__What you should do__:
Reproduce word for word, from the entries below, the line with "[2:04.87-2:05.12]", the line with "Transcript, with fillers: want", and every line between them, and nothing more.

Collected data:
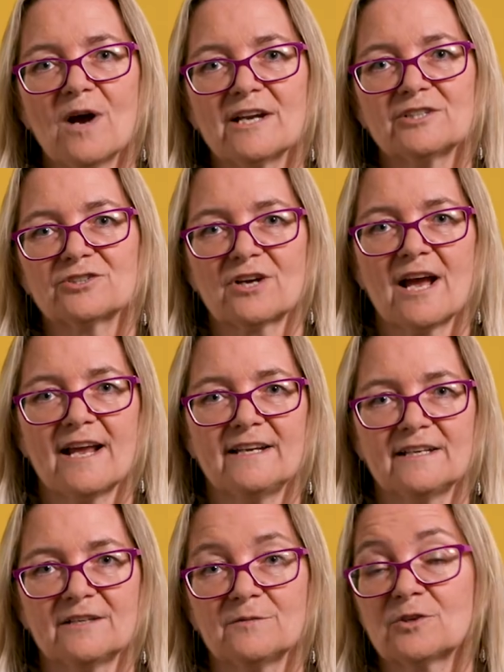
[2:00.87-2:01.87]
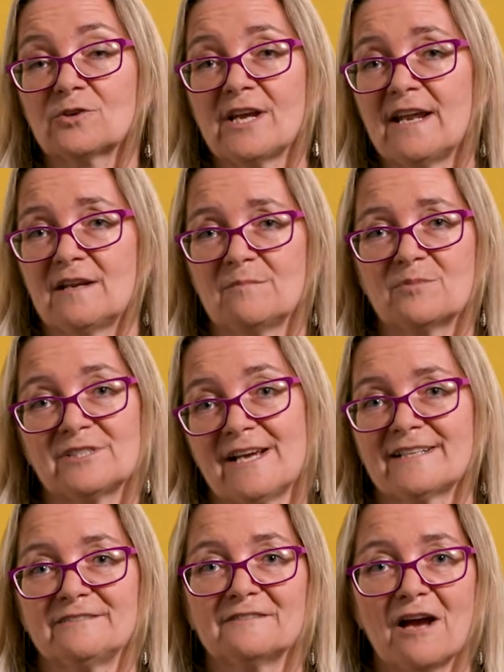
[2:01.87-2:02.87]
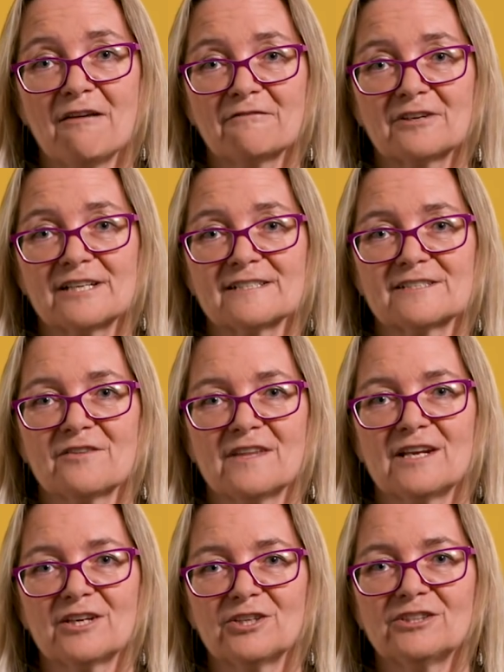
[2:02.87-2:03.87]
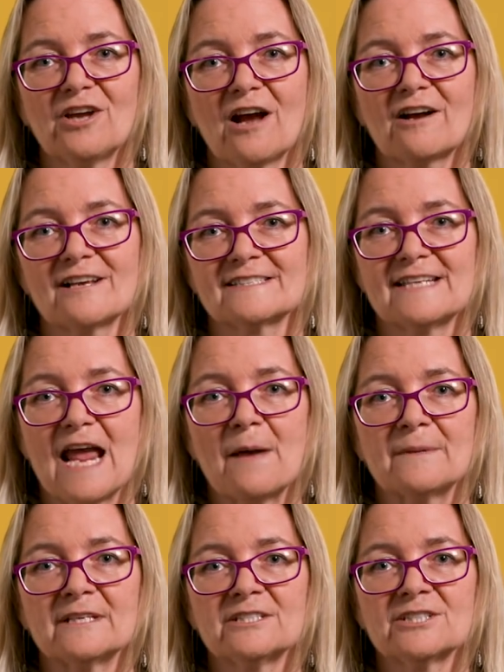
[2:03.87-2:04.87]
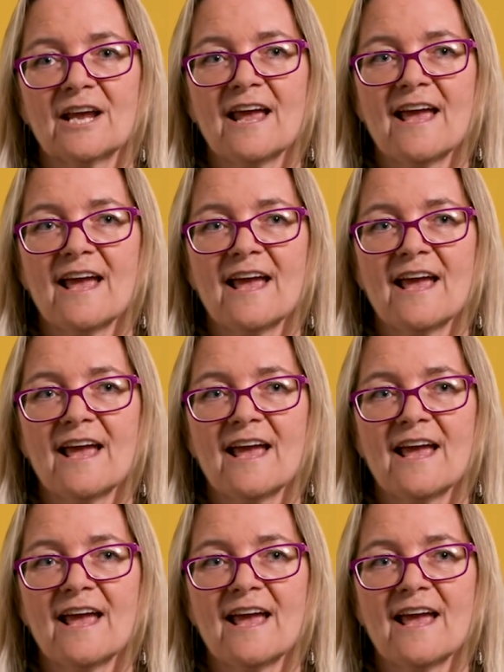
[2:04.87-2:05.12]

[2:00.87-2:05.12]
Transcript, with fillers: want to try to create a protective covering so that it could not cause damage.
* * *
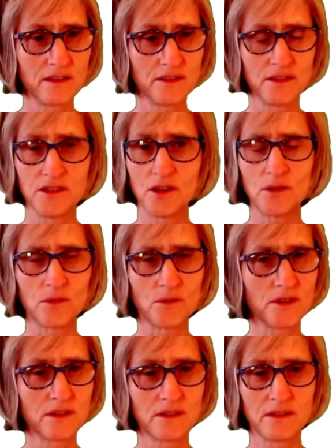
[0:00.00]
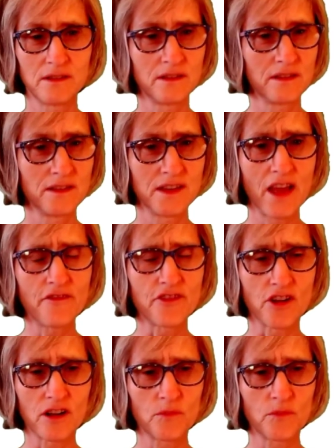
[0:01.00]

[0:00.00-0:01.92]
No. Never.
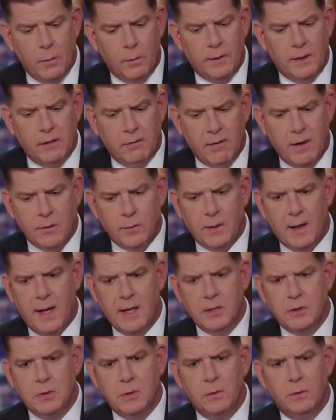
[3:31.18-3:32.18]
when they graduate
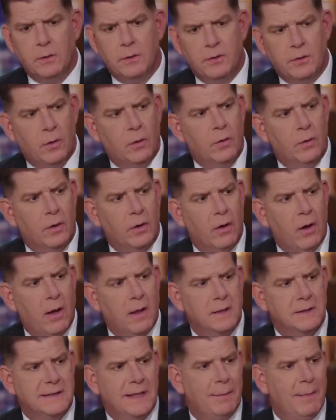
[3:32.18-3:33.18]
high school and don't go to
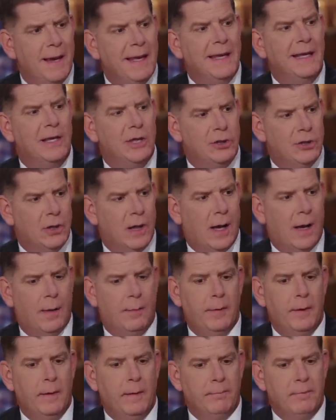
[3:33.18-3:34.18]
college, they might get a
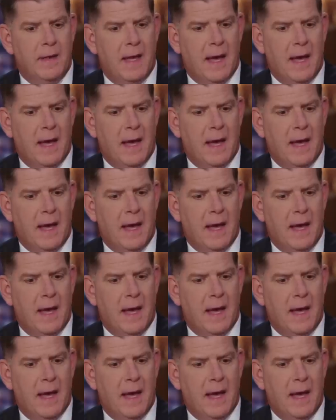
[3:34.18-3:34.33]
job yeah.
...
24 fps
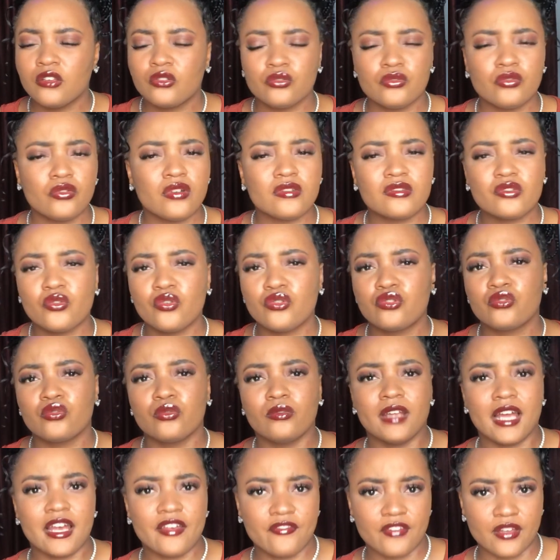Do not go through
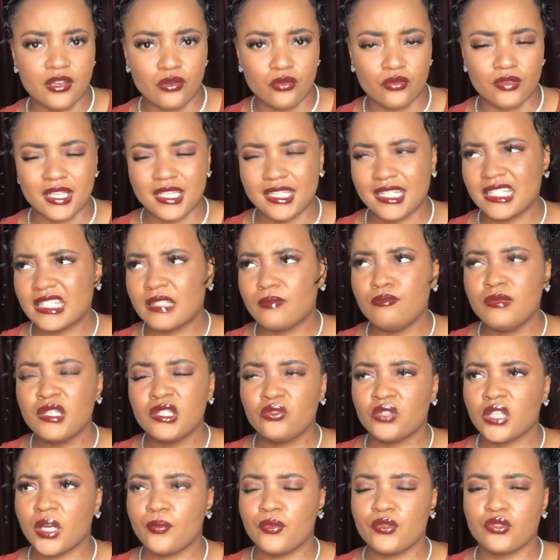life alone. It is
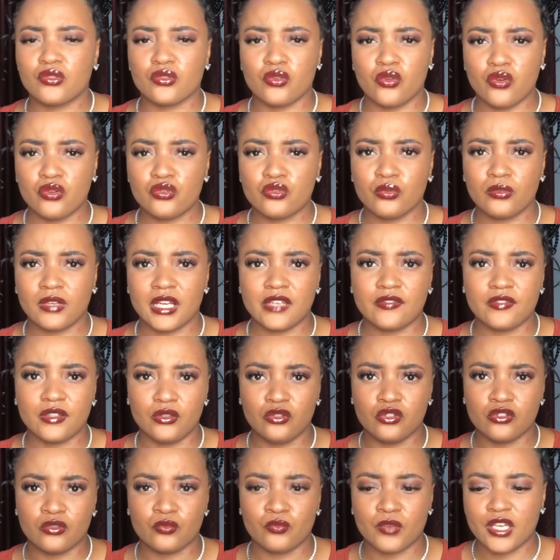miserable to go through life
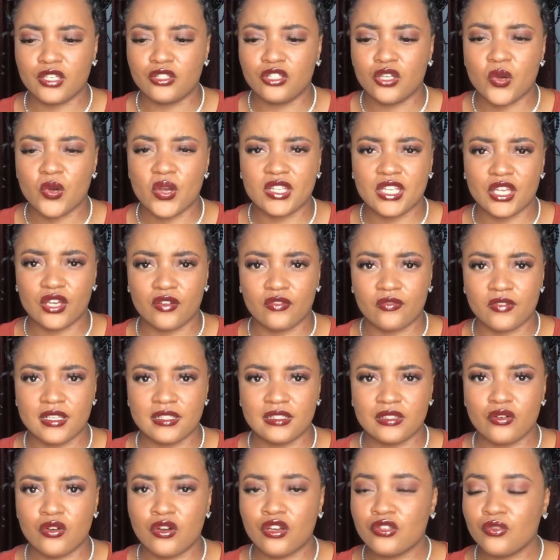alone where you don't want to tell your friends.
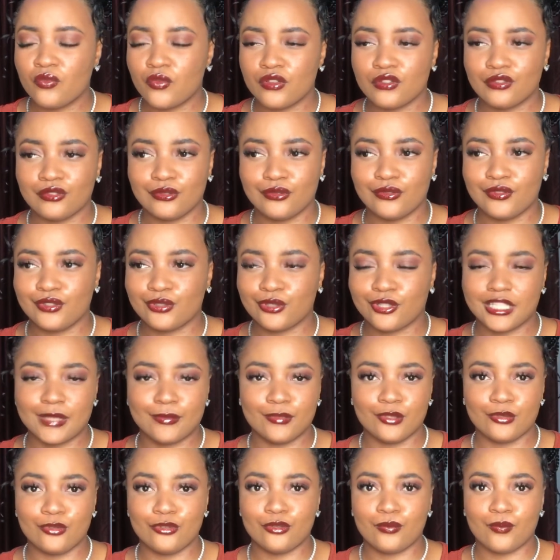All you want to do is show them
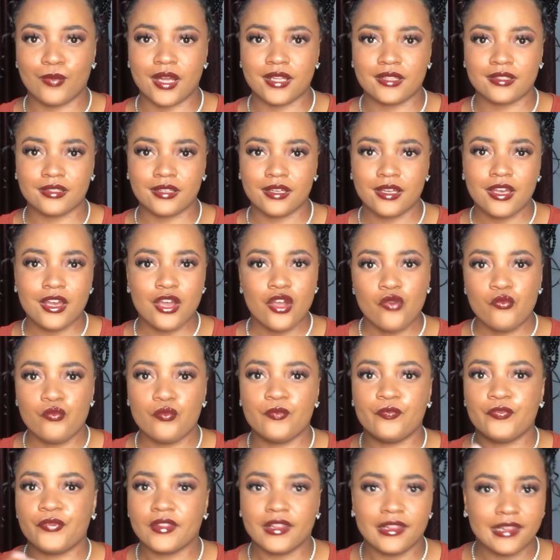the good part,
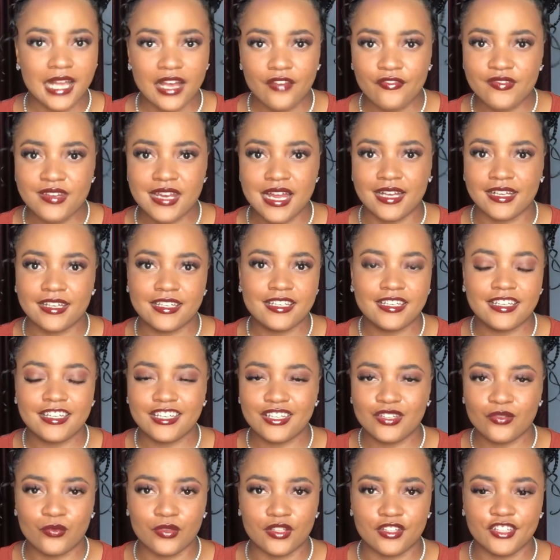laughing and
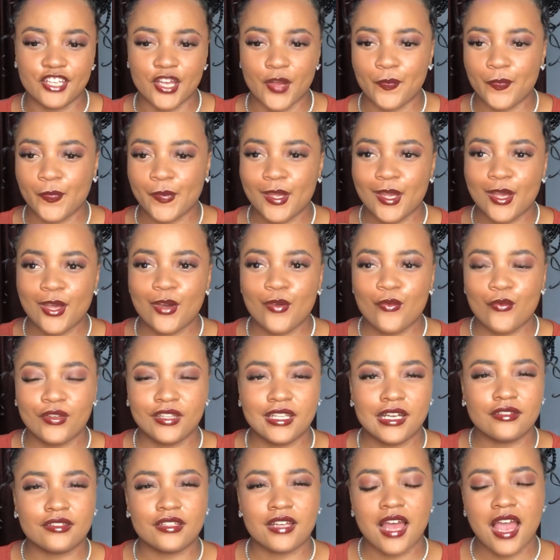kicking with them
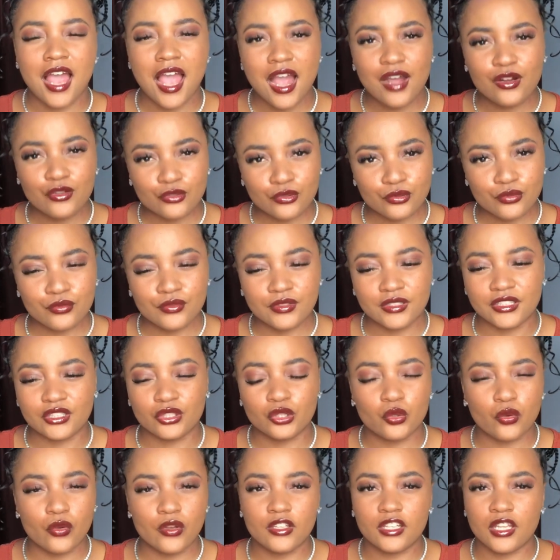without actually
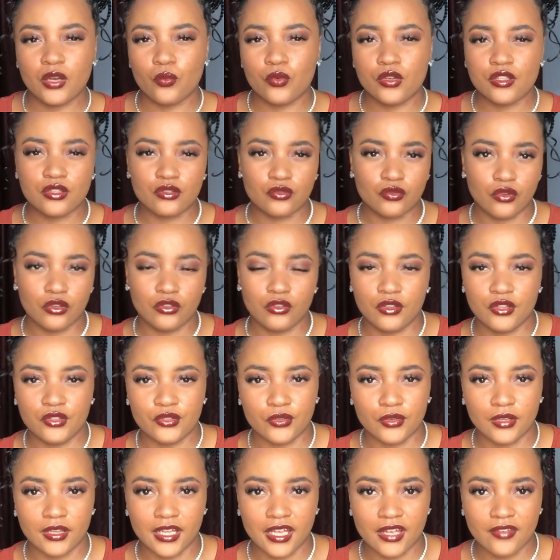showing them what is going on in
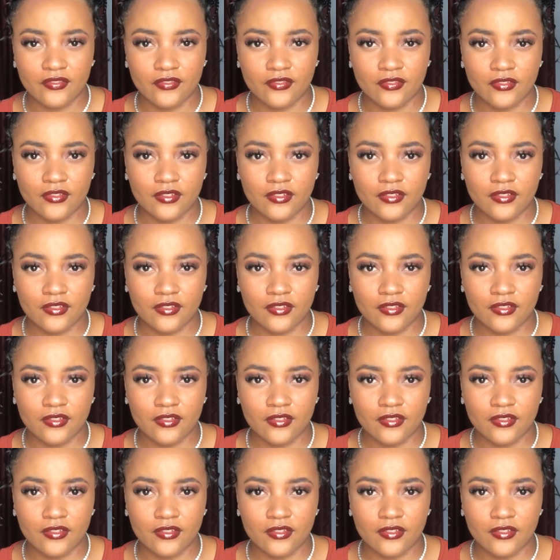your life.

__Task output__:
[2:04.87-2:05.12]

[2:00.87-2:05.12]
Transcript, with fillers: want to try to create a protective covering so that it could not cause damage.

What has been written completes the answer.